Ebenso wichtig: eine klare Aussage dazu, was zusätzlich zum Honorar anfällt – Anreise, Restaurant, Hotel. Eine ausführliche Aufstellung dazu finden Sie in unserem Beitrag was ein Escort-Date wirklich kostet. 6. Echte, aktuelle Fotos
Bilder, die auf mehreren Websites unter verschiedenen Namen auftauchen, sind ein deutliches Warnsignal. Eine Rückwärtssuche mit einem Profilbild dauert dreißig Sekunden und klärt die Frage. Achten Sie außerdem darauf, ob Bildstil, Räume und Bildqualität zueinander passen – eine Agentur, die selbst fotografiert, hat eine erkennbare Handschrift.
Ein zweiter Test: Vergleichen Sie das Alter der Bilder mit den Angaben im Profil. Wenn alle Damen zeitgleich aussehen und kein Bild jemals älter wirkt, fotografiert vermutlich niemand nach. Eine Agentur, die echte Menschen vermittelt, aktualisiert Galerien regelmäßig – neue Bilder sind für Sie das beste Zeichen, dass hinter dem Profil ein echter Mensch steht.
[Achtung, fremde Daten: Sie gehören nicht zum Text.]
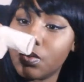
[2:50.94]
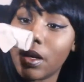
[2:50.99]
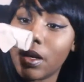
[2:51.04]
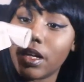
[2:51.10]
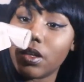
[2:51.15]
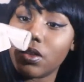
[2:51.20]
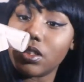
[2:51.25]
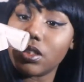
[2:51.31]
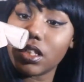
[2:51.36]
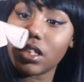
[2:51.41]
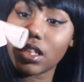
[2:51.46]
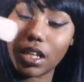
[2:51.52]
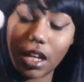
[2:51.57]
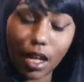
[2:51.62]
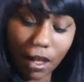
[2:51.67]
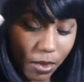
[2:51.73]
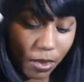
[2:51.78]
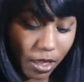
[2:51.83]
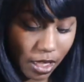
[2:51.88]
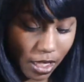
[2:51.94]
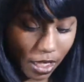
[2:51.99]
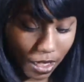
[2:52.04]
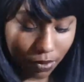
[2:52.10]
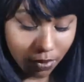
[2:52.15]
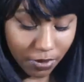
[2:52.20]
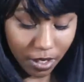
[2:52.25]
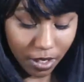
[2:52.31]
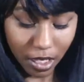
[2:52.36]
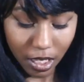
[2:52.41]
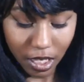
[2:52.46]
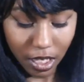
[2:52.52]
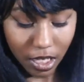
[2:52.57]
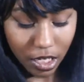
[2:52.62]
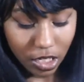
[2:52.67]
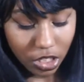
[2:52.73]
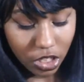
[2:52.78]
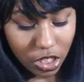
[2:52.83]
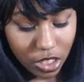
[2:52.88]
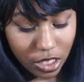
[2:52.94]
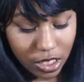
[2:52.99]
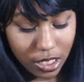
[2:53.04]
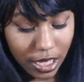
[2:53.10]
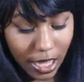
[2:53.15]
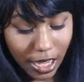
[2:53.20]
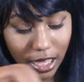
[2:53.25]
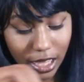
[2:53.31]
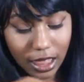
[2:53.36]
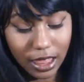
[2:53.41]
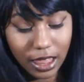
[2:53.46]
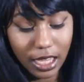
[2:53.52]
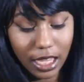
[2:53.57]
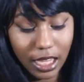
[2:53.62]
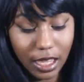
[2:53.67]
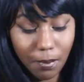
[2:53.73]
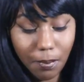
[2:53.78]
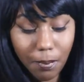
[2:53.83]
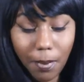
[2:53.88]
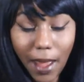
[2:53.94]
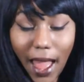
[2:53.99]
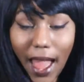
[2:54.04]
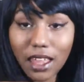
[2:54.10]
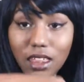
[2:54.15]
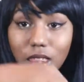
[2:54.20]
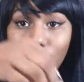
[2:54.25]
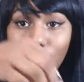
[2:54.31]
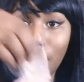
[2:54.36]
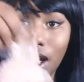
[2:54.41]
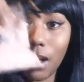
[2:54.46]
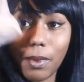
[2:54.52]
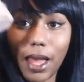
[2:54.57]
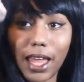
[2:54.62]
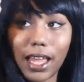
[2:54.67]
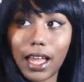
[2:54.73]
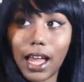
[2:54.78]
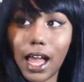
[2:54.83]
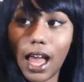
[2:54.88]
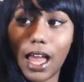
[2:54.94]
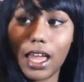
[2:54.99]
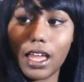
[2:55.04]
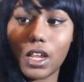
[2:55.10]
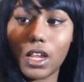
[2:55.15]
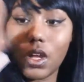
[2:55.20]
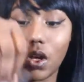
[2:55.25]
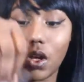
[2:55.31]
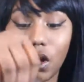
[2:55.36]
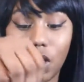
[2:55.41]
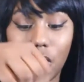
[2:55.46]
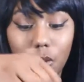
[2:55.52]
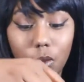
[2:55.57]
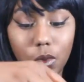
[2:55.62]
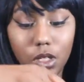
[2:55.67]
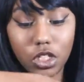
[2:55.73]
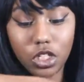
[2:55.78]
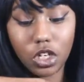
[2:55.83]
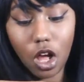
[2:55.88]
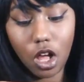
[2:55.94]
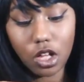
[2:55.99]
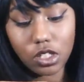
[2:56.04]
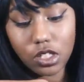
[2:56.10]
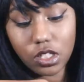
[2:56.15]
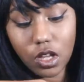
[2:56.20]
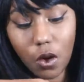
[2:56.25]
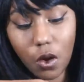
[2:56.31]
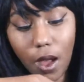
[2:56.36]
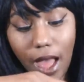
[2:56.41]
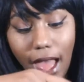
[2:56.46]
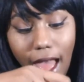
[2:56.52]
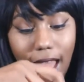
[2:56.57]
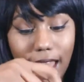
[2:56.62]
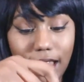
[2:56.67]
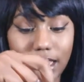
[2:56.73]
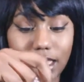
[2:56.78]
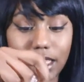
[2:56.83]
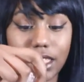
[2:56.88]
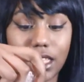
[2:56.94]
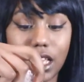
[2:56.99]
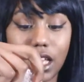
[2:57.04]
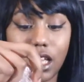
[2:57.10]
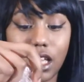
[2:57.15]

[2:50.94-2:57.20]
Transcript: petals in it i believe just like the bath bomb i got which also has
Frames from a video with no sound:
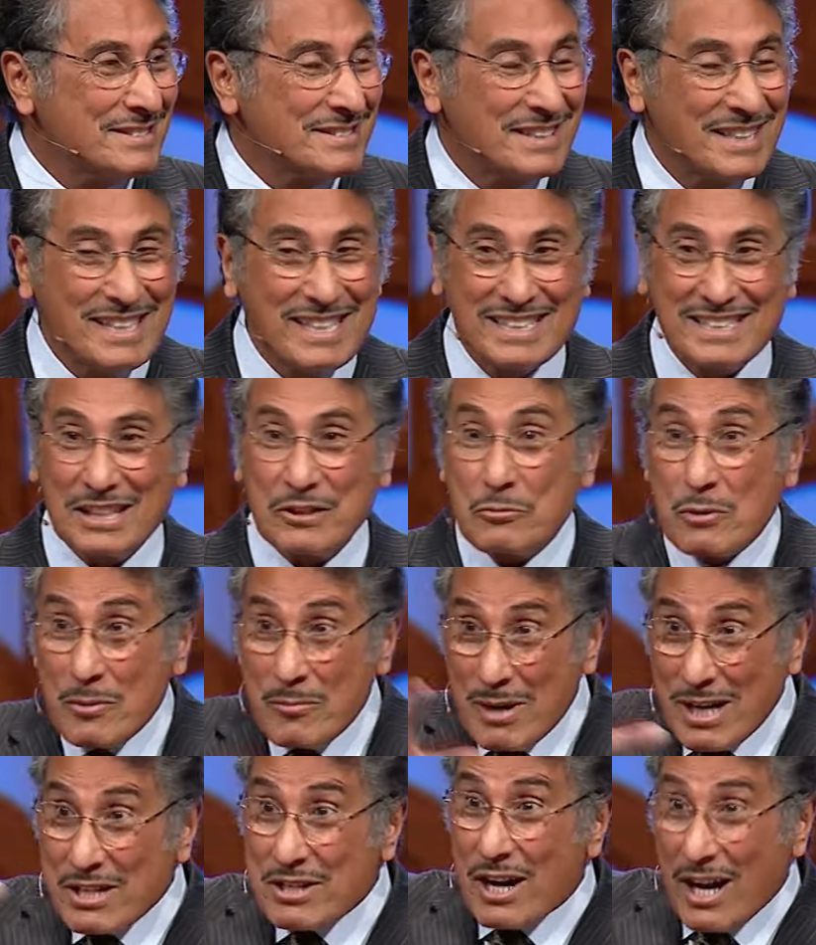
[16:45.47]
And he said, we
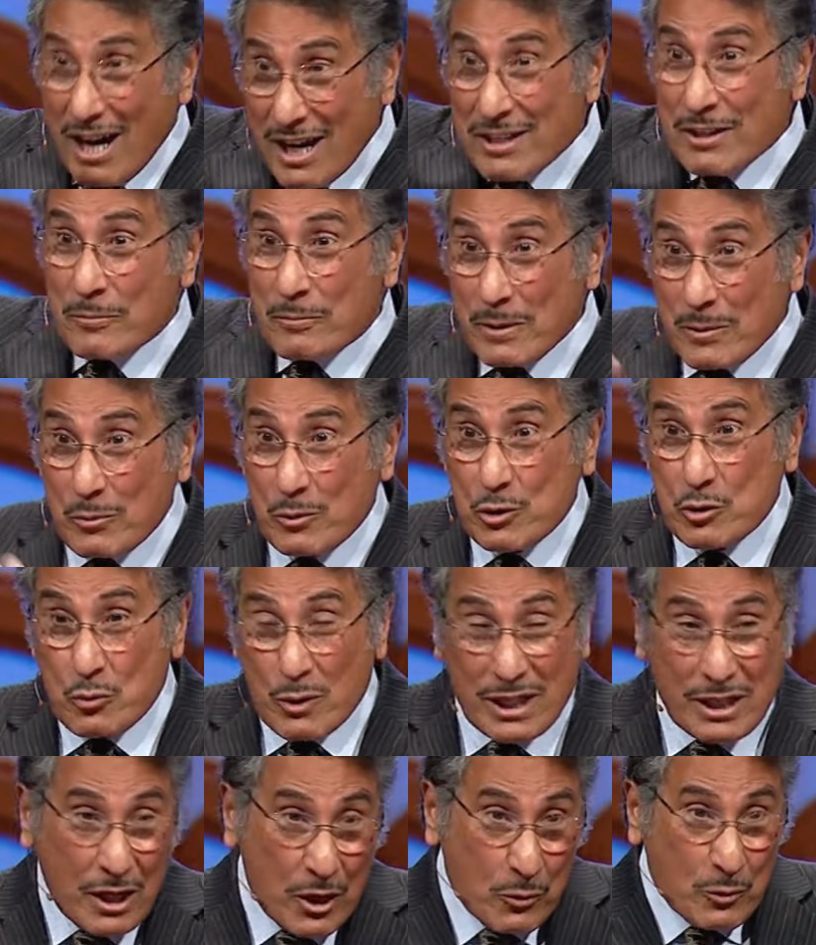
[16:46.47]
measure other people's
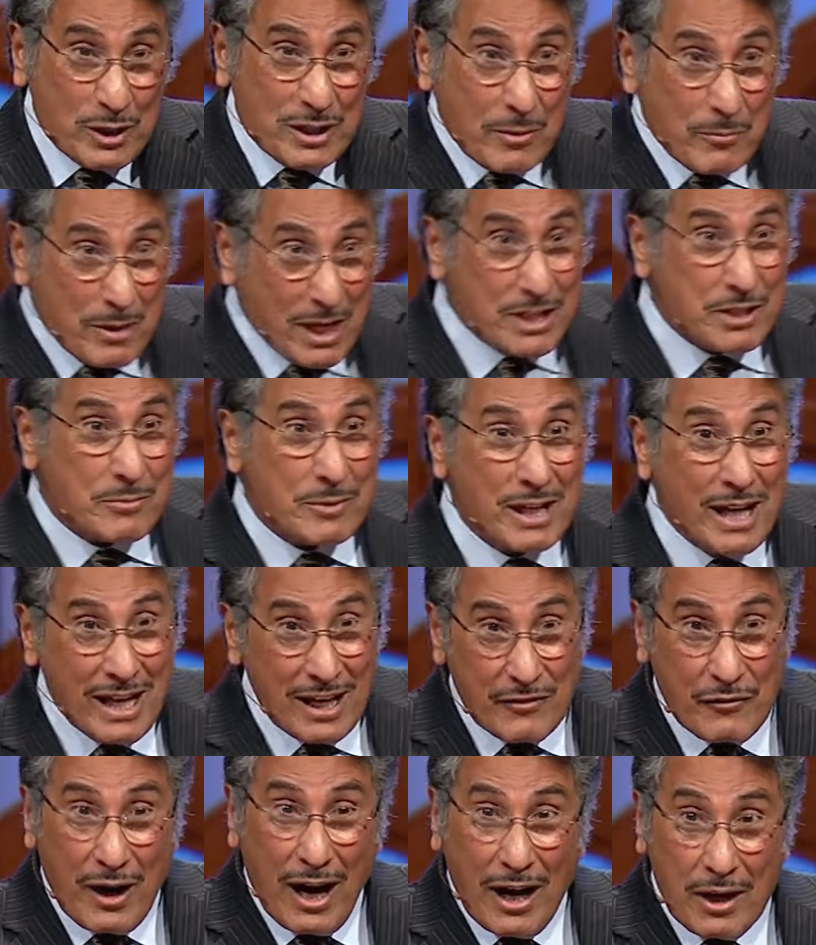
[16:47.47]
wheat with the measurement.
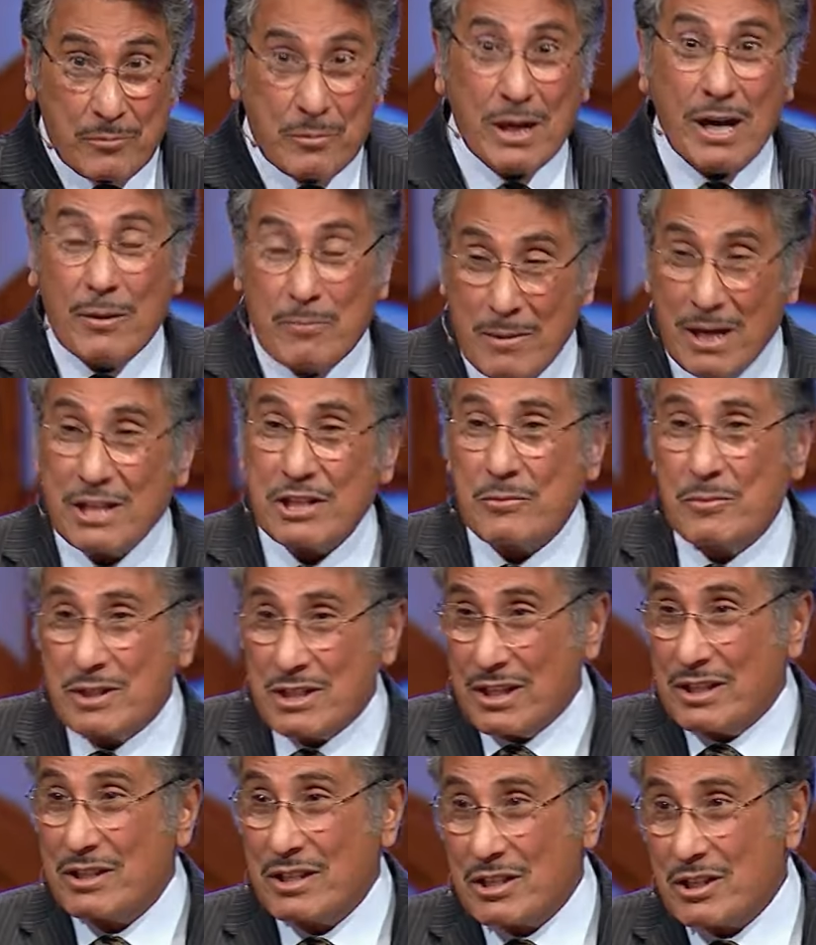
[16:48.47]
If our measurements
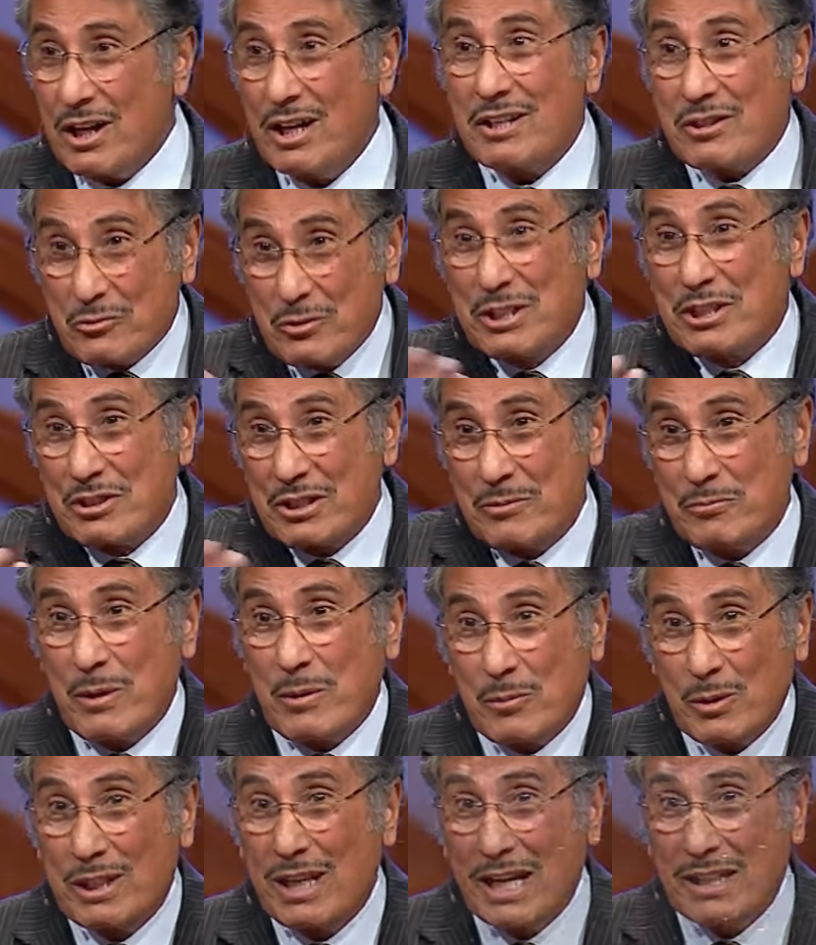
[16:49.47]
are dishonest, we treat
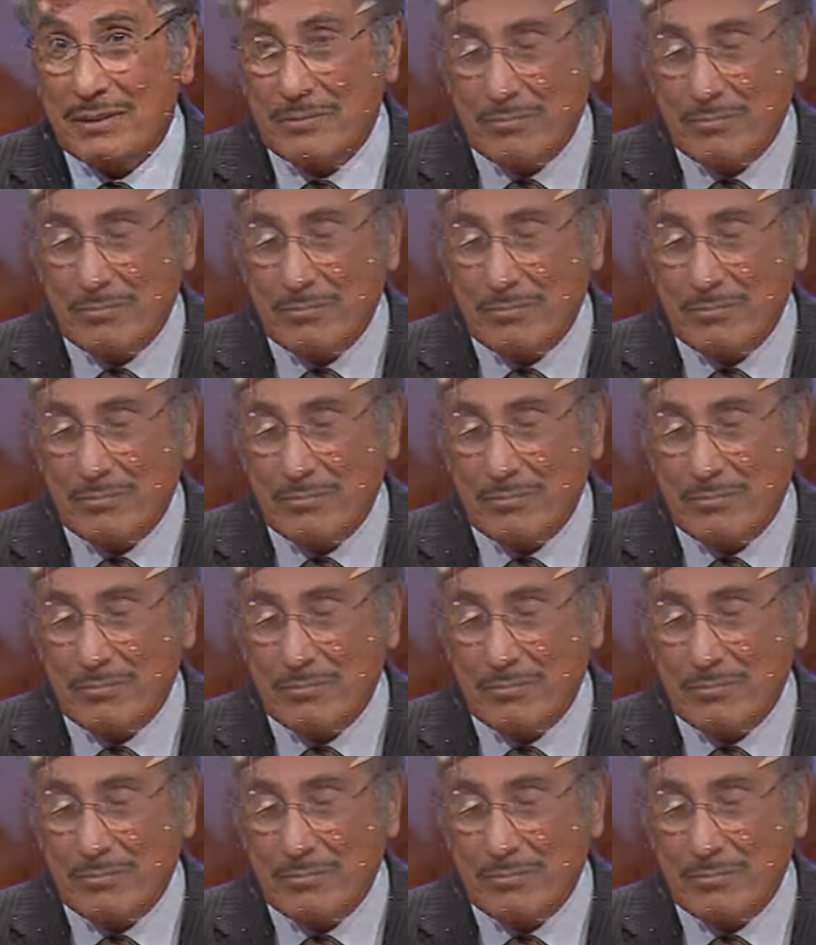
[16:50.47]
people like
Auch das gehört zur Ehrlichkeit: Wenn eine Dame ihr Gesicht schützt, sollte das offen gesagt und nicht durch fremde Bilder ersetzt werden. Wer wir sind und wie wir arbeiten, steht auf der Seite über Amira Escorts. Sechs Punkte, fünf Minuten: Konzession, Handelsregister, Impressum, benannte Ansprechpartnerin, transparente Honorare, echte Fotos. Wer diese Liste durchgeht, sortiert die überwiegende Mehrheit unseriöser Anbieter zuverlässig aus – und kann sich anschließend auf das konzentrieren, worum es eigentlich geht: den passenden Abend mit der passenden Begleitung.